Phosphatidylinositol (3,4,5)-trisphosphate (PI(3,4,5)P3) is required for protein kinase B (AKT) activation. The level of PI(3,4,5)P3 is constantly regulated through balanced synthesis by phosphoinositide 3-kinase (PI3K) and degradation by phosphoinositide phosphatases phosphatase and tensin homologue (PTEN) and SH2-domain containing phosphatidylinositol-3,4,5-trisphosphate 5-phosphatase 2 (SHIP2), known as negative regulators of AKT. Here, I show that SHIP2 inhibition in cervical cancer cell lines alters H2 O2 -mediated AKT and mitogen-activated protein kinase/extracellular signal-regulated kinase pathway activation.
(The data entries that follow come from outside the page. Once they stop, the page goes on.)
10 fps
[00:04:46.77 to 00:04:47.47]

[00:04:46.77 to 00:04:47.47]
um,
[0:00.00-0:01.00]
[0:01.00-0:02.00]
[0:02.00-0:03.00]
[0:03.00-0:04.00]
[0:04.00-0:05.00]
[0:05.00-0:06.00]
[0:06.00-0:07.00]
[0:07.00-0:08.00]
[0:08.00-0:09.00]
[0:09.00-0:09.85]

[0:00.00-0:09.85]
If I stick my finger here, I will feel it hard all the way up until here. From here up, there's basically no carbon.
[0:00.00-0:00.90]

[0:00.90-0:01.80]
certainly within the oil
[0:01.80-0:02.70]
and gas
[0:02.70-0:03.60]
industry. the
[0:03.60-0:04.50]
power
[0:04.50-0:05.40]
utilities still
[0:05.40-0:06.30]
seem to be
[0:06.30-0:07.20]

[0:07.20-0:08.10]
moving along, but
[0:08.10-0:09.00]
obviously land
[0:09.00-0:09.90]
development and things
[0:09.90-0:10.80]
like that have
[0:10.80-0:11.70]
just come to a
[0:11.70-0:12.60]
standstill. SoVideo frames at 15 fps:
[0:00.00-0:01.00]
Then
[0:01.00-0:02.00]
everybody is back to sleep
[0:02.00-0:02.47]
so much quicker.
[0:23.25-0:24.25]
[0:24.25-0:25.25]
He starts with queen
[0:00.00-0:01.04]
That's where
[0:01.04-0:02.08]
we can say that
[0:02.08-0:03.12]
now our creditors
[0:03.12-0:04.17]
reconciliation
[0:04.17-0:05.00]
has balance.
In addition, SHIP2 inhibition enhances reactive oxygen species generation. Interestingly, I found that SHIP2 inhibition and H2 O2 treatment enhance lipid and protein phosphatase activity of PTEN. Pharmacological targeting or RNA interference(RNAi) mediated knockdown of PTEN rescues extracellular signal-regulated kinase and AKT activation. Using a series of pharmacological and biochemical approaches, I provide evidence that crosstalk between SHIP2 and PTEN occurs upon an increase in oxidative stress to modulate the activity of mitogen-activated protein kinase and phosphoinositide 3/ATK pathways.